Filed Pursuant to Rule 424(b)(2)
Registration No. 333-175182
(To Prospectus dated July 13, 2011)
$25,000,000 of Shares of
BioCryst Pharmaceuticals, Inc.
Pursuant to the Investor Financing Agreement (the Agreement), dated as of October 17, 2012, among BioCryst Pharmaceuticals, Inc. (we, us or our) and Baker Bros. Investments II, L.P., Baker Brothers Life Sciences, L.P., 14159, L.P., 667, L.P., Panorama Capital, L.P., Bay City Capital Fund IV, L.P., Bay City Capital Fund IV Co-Investment Fund, L.P., Ventures West 8 Limited Partnership and New Leaf Ventures II, L.P. (collectively, the Investors), the Investors have agreed to purchase from us, and we have agreed to sell to the Investors, $25,000,000 of shares of our common stock, par value $0.01 per share, subject to the terms and conditions set forth therein.
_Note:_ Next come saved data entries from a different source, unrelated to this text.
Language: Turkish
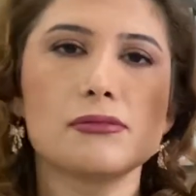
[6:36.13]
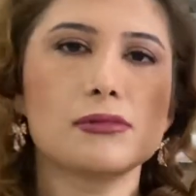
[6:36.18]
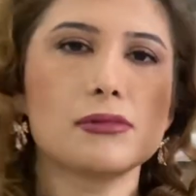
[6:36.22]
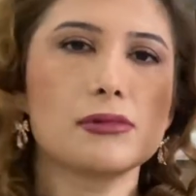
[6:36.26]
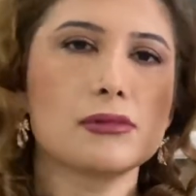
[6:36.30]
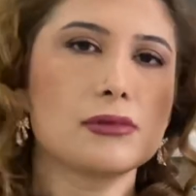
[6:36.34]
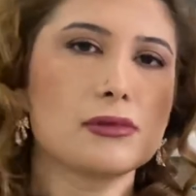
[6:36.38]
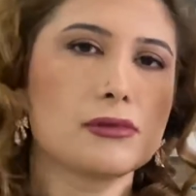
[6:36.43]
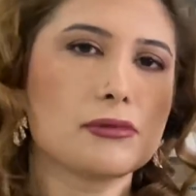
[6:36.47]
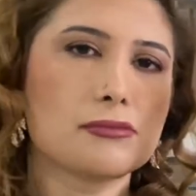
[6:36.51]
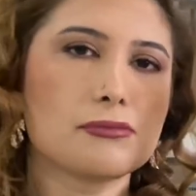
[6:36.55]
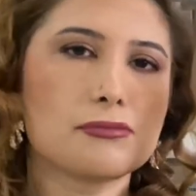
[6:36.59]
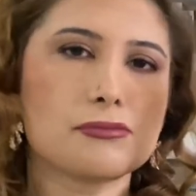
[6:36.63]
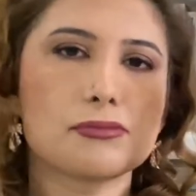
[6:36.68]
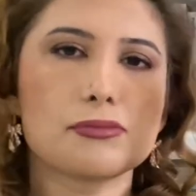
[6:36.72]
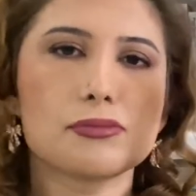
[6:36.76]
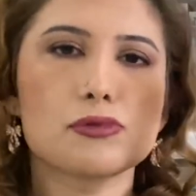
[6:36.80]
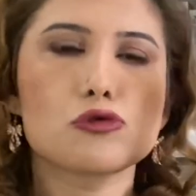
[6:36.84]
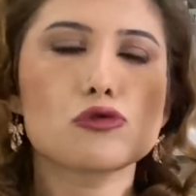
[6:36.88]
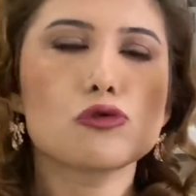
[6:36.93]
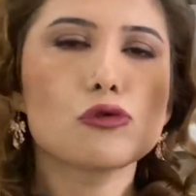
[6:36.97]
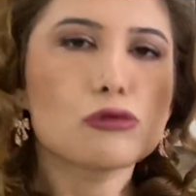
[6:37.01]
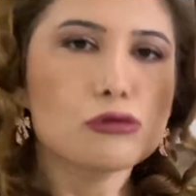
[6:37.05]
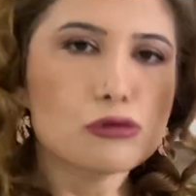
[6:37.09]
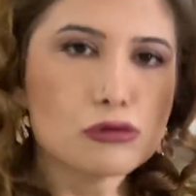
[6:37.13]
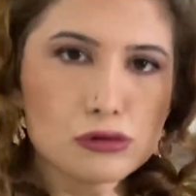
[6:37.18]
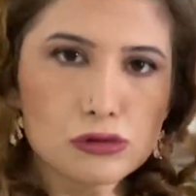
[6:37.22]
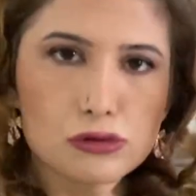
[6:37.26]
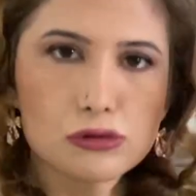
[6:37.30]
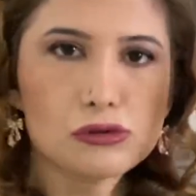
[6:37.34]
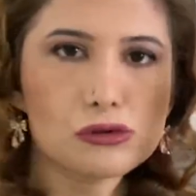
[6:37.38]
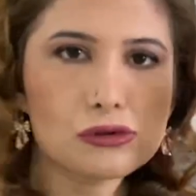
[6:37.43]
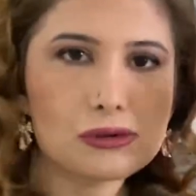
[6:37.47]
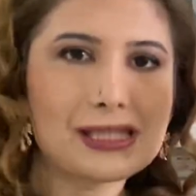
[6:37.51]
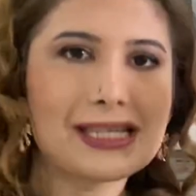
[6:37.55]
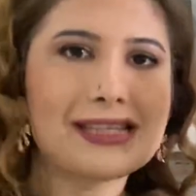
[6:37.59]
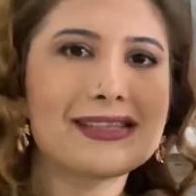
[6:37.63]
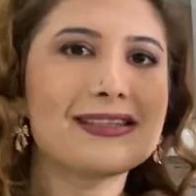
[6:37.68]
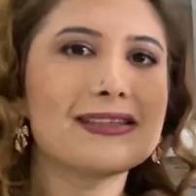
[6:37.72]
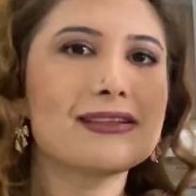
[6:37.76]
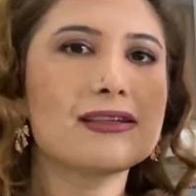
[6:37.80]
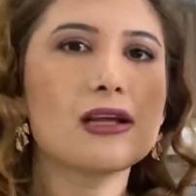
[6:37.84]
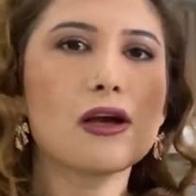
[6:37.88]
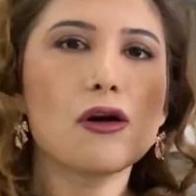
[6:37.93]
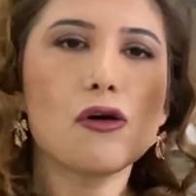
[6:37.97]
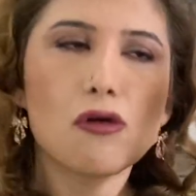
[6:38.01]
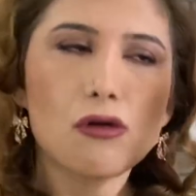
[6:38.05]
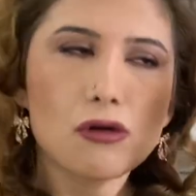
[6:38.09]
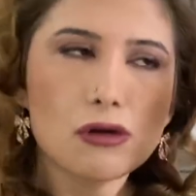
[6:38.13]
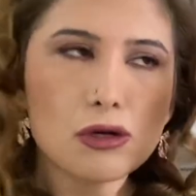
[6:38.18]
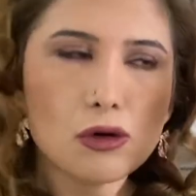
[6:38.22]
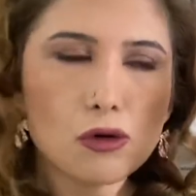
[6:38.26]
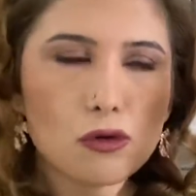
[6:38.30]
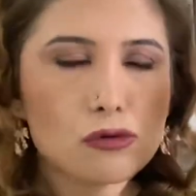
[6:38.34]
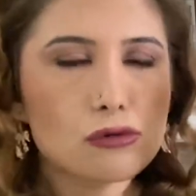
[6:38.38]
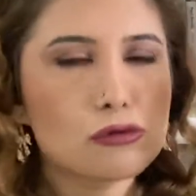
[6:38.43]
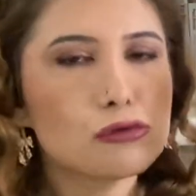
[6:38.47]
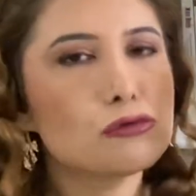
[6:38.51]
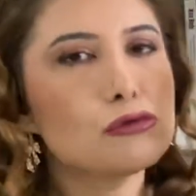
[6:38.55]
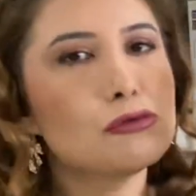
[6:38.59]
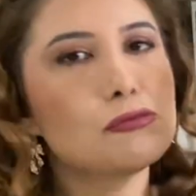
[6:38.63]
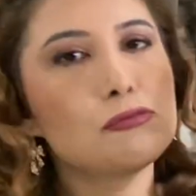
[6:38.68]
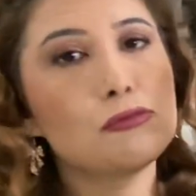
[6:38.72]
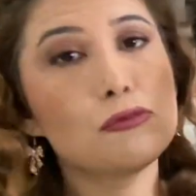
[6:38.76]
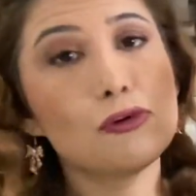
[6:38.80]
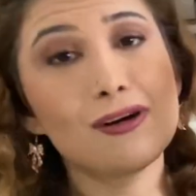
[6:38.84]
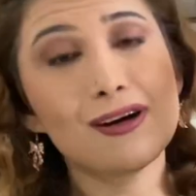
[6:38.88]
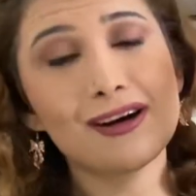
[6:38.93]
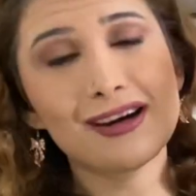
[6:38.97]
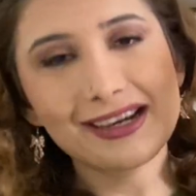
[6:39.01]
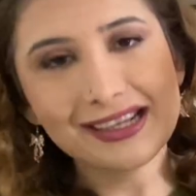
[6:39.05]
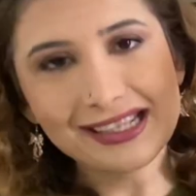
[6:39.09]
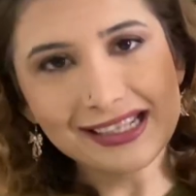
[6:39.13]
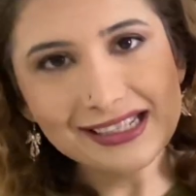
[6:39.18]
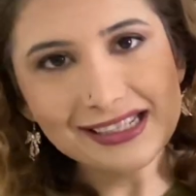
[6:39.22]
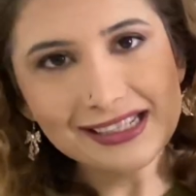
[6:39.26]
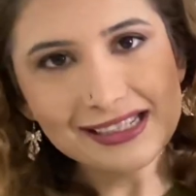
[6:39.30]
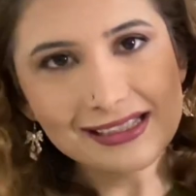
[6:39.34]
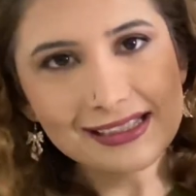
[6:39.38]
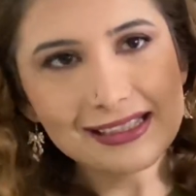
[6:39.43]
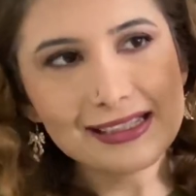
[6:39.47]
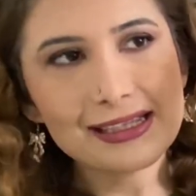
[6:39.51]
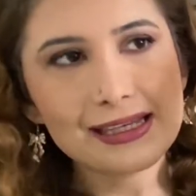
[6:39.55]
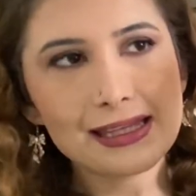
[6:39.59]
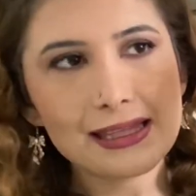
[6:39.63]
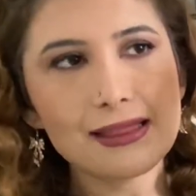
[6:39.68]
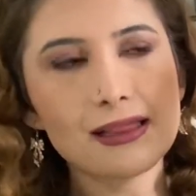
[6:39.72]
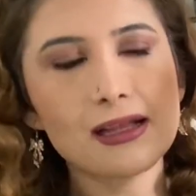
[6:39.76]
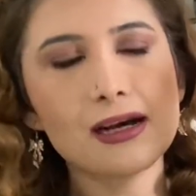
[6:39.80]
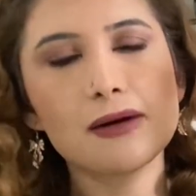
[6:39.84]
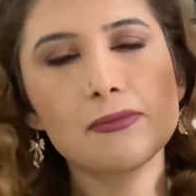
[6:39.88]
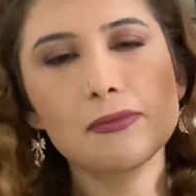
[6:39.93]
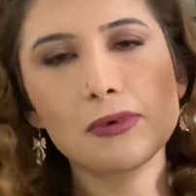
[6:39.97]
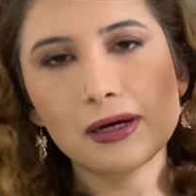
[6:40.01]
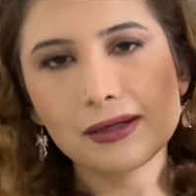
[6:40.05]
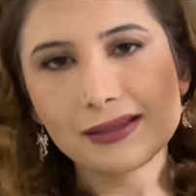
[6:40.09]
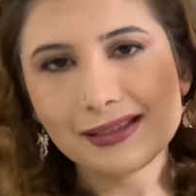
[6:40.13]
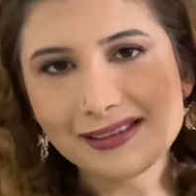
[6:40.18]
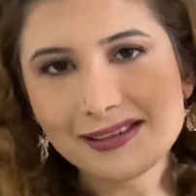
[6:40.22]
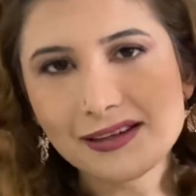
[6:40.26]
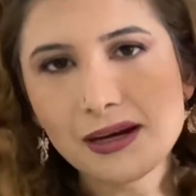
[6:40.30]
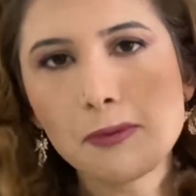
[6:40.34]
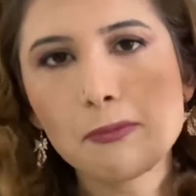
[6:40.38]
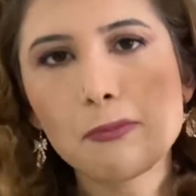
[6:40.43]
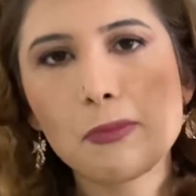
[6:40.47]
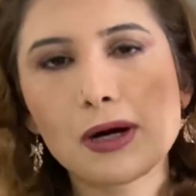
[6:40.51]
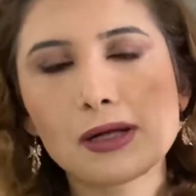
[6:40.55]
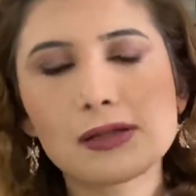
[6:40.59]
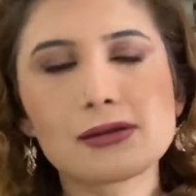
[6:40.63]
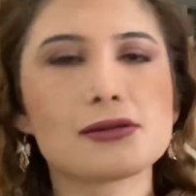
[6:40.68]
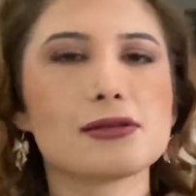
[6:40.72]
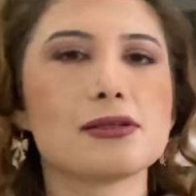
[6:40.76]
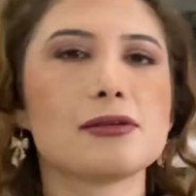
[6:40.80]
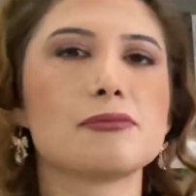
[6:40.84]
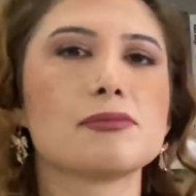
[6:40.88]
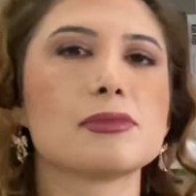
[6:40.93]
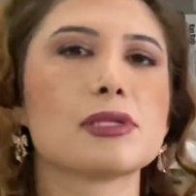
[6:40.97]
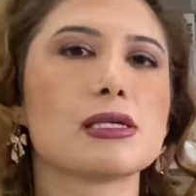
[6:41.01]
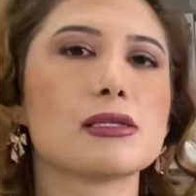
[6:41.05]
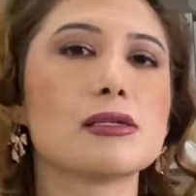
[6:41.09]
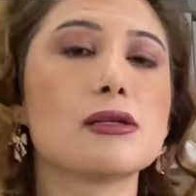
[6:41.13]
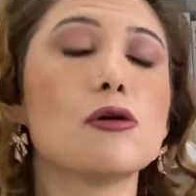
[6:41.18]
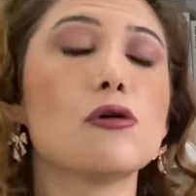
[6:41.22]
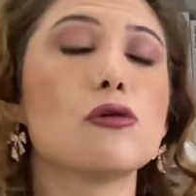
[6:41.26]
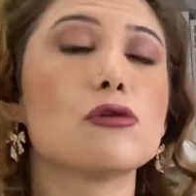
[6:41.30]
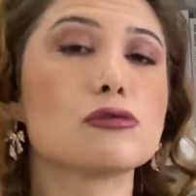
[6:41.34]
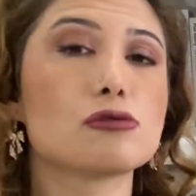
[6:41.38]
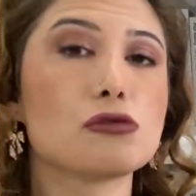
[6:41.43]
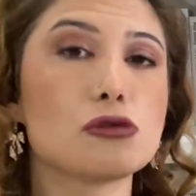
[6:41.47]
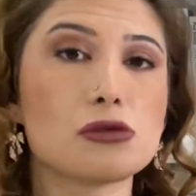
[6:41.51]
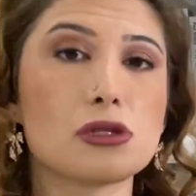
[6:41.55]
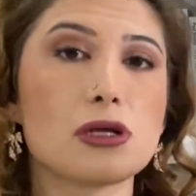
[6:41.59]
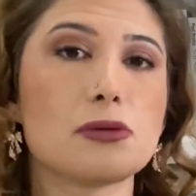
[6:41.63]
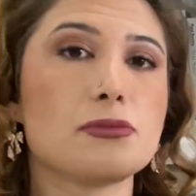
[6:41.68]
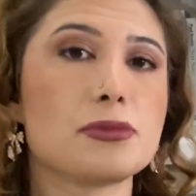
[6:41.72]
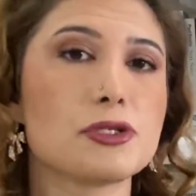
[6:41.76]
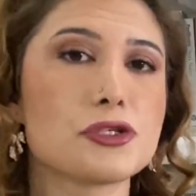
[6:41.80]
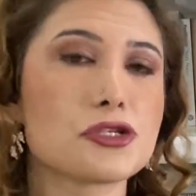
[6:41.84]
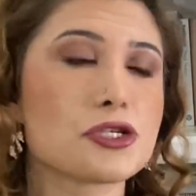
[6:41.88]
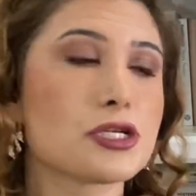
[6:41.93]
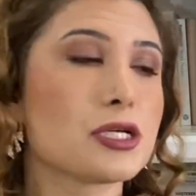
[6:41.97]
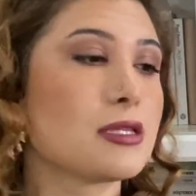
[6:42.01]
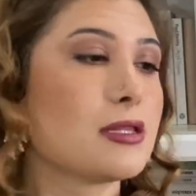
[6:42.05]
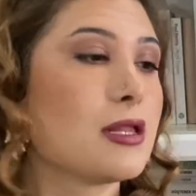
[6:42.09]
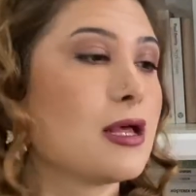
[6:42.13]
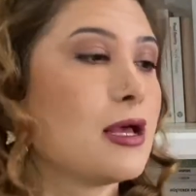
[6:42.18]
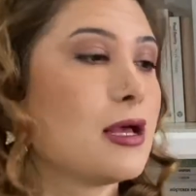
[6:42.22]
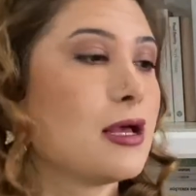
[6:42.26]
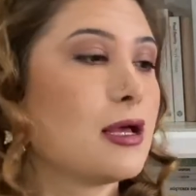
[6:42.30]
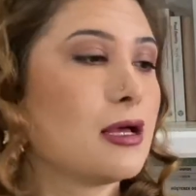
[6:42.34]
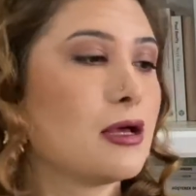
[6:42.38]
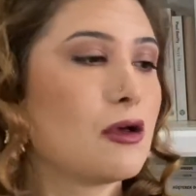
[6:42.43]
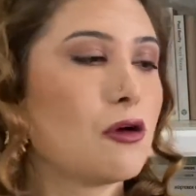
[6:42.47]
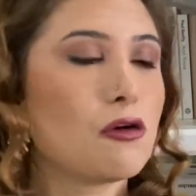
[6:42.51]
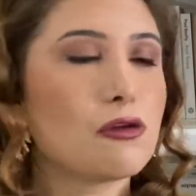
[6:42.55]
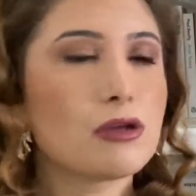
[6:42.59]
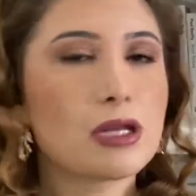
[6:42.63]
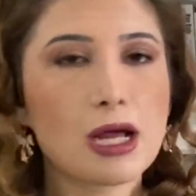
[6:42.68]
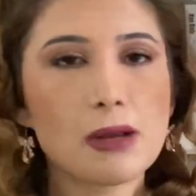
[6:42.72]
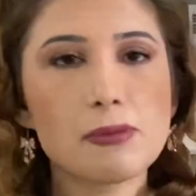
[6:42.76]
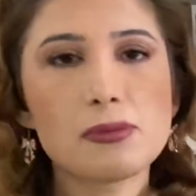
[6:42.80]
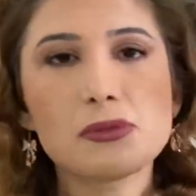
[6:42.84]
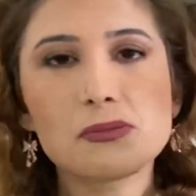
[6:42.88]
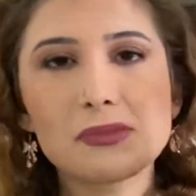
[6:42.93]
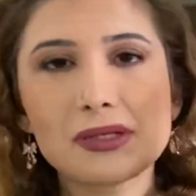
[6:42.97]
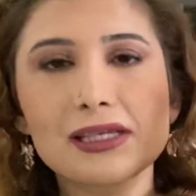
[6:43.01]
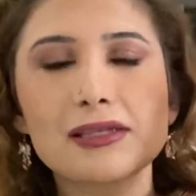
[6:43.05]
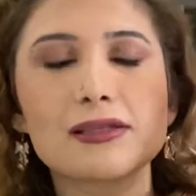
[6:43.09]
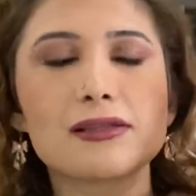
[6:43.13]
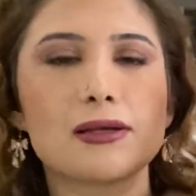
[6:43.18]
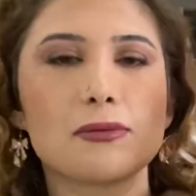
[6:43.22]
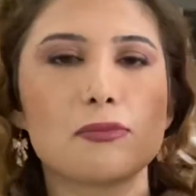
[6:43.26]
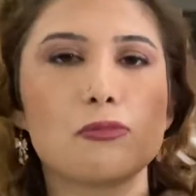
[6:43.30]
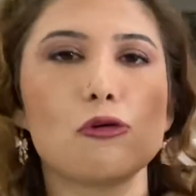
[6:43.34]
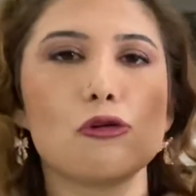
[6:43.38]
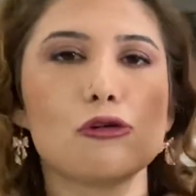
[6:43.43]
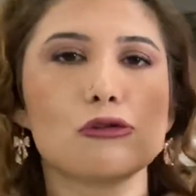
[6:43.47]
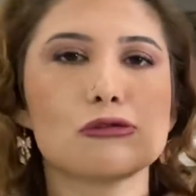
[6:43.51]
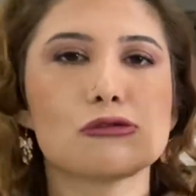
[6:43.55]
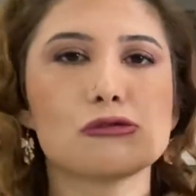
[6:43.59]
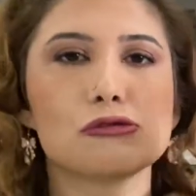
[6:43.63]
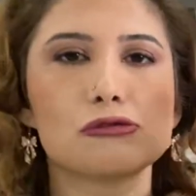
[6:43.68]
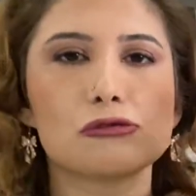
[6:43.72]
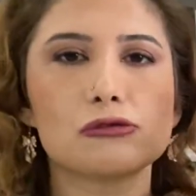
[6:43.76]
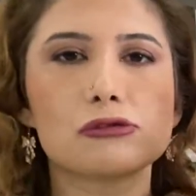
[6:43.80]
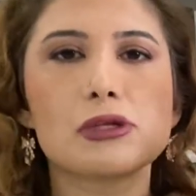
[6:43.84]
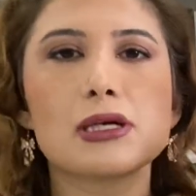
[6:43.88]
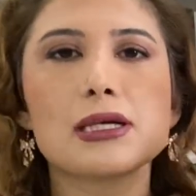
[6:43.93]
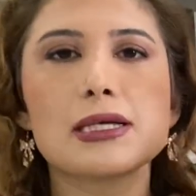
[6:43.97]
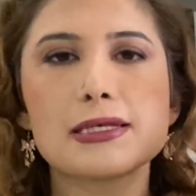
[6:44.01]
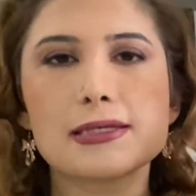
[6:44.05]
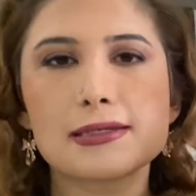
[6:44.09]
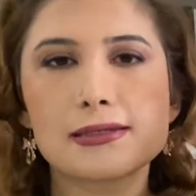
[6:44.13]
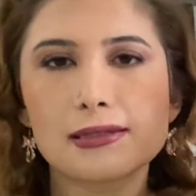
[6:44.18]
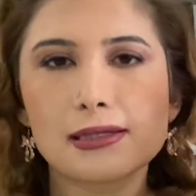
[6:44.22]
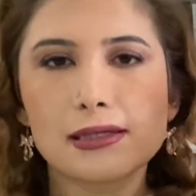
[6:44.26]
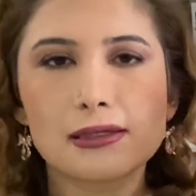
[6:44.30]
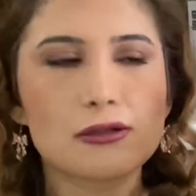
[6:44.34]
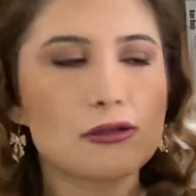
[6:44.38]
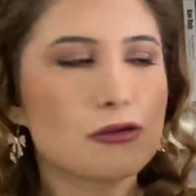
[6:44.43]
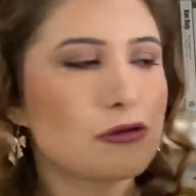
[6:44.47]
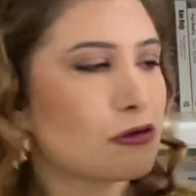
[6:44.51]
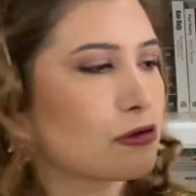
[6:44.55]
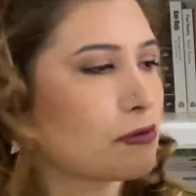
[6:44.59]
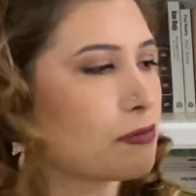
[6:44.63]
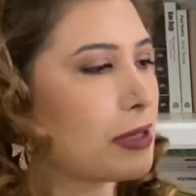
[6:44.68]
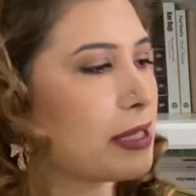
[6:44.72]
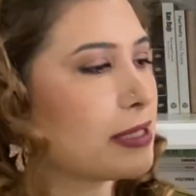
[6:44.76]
e, soluksuz denir ya öyle okudum mu? Hayır değil ama hani kapattığımda da o dönem için önemli bir kitap olduğunu da hissediyorum.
The Agreement was entered into in connection with our entry into the Merger Agreement, dated as of October 17, 2012, among us, S Sub, Inc. (Merger Sub), Presidio Pharmaceuticals, Inc. (Presidio) and Shareholder Representative Services LLC, solely in its capacity as Holder Representative (the Merger Agreement) pursuant to which Merger Sub will merge with and into Presidio and Presidio will become a wholly-owned subsidiary of ours (the Merger). The shares to be issued to the Investors pursuant to the Agreement will be issued concurrently with the closing of the Merger (the Closing Date), at a price equal to the price of the shares issued in a contemplated public offering of our common stock that will be effected prior to, or simultaneously with, the closing of the Merger (the Equity Offering), and therefore the price per share and exact number of shares to be purchased by the Investors pursuant to the Agreement cannot be determined at this time. The issuance of the shares is subject to the satisfaction or waiver of certain conditions, including the closing of the Merger on the Closing Date and the approval of our stockholders of this issuance, the Merger and the Equity Offering.
Pursuant to the Agreement, the Investors agreed that, subject to certain exceptions, during the period beginning on the Closing Date and ending (1) 90 days following the Closing Date, no Investor may, directly or indirectly, transfer in excess of 25% of the total number of shares issued to the Investor pursuant to the Agreement or the Merger Agreement (the Restricted Shares) held by such Investor on the Closing Date, (2) 120 days following the Closing Date, no Investor may, directly or indirectly, transfer (cumulatively, including amounts transferred pursuant to clause (1)) in excess of 50% of the total number of Restricted Shares held by such Investor on the Closing Date and (3) 150 days following the Closing Date, no Investor may, directly or indirectly, transfer (cumulatively, including amounts transferred pursuant to clauses (1) and (2)) in excess of 75% of the total number of Restricted Shares held by such Investor on the Closing Date. Following the 180-day anniversary of the Closing Date, all or any portion of the Restricted Shares may be transferred by an Investor without restriction under the Agreement. The terms of the Agreement will be described more fully in our Current Report on Form 8-K to be filed with the Securities and Exchange Commission within 4 business days after October 17, 2012.
Our common stock is listed on The Nasdaq Global Market under the symbol BCRX. On October 17, 2012, the last reported sale price of our common stock on The Nasdaq Global Select Market was $4.11 per share.
This prospectus supplement should be read in conjunction with, and may not be delivered or utilized without, the prospectus dated July 13, 2011.
Neither the Securities and Exchange Commission nor any state securities commission has approved or disapproved of these securities or determined if this prospectus supplement is truthful or complete. Any representation to the contrary is a criminal offense.
The date of this prospectus supplement is October 17, 2012.